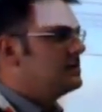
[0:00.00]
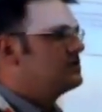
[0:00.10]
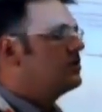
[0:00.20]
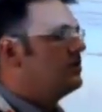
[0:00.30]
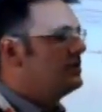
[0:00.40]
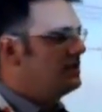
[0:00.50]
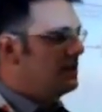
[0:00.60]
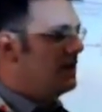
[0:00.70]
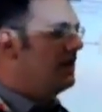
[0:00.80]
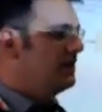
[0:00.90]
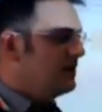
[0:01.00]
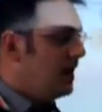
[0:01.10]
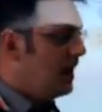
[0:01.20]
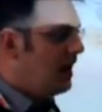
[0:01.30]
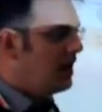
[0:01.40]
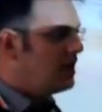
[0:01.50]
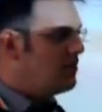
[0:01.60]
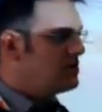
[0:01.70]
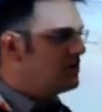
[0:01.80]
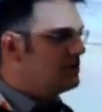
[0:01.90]
So, yeah, I can
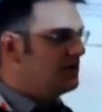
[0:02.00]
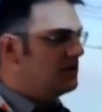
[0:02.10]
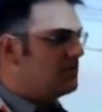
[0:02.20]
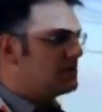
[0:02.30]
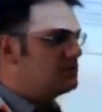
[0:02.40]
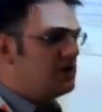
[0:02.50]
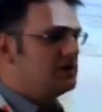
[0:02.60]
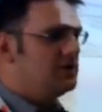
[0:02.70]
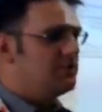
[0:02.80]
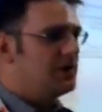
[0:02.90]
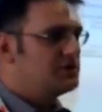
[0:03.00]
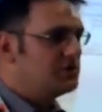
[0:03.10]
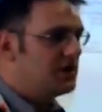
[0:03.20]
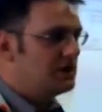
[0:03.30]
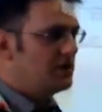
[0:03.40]
mention that in the past we had the impression that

- WORK ITEM -
All the material above must be copied exactly, and no picture belongs in the copy.

- EXERCISE RESPONSE -
[0:00.00]
[0:00.10]
[0:00.20]
[0:00.30]
[0:00.40]
[0:00.50]
[0:00.60]
[0:00.70]
[0:00.80]
[0:00.90]
[0:01.00]
[0:01.10]
[0:01.20]
[0:01.30]
[0:01.40]
[0:01.50]
[0:01.60]
[0:01.70]
[0:01.80]
[0:01.90]
So, yeah, I can
[0:02.00]
[0:02.10]
[0:02.20]
[0:02.30]
[0:02.40]
[0:02.50]
[0:02.60]
[0:02.70]
[0:02.80]
[0:02.90]
[0:03.00]
[0:03.10]
[0:03.20]
[0:03.30]
[0:03.40]
mention that in the past we had the impression that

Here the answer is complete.